*ACTION ITEM:* Leaving out all pictures, retype the records exactly.

:: INPUT DATA ::

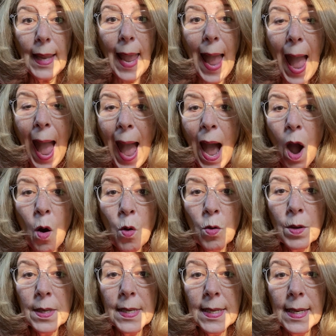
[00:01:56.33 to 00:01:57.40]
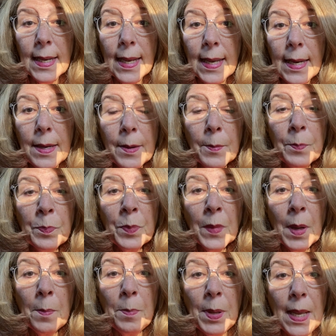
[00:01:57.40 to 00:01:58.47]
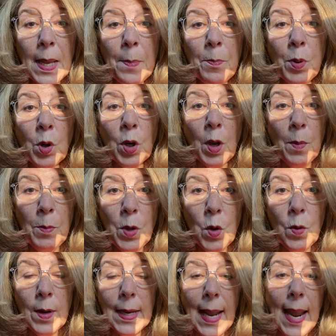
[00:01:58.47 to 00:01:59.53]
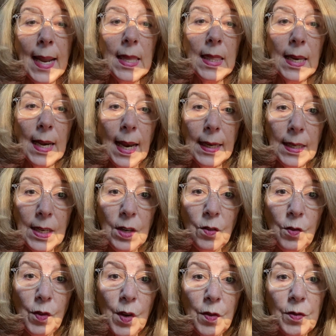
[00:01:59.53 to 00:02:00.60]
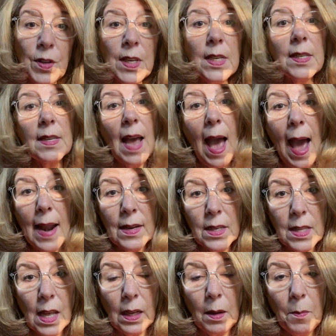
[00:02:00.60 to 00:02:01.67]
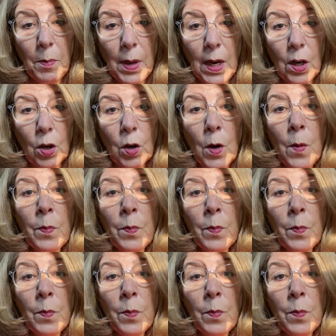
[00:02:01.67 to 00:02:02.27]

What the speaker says: how did people communicate in the 1950s? How does that compare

:::

*RESPONSE TO THE TASK:*
[00:01:56.33 to 00:01:57.40]
[00:01:57.40 to 00:01:58.47]
[00:01:58.47 to 00:01:59.53]
[00:01:59.53 to 00:02:00.60]
[00:02:00.60 to 00:02:01.67]
[00:02:01.67 to 00:02:02.27]

What the speaker says: how did people communicate in the 1950s? How does that compare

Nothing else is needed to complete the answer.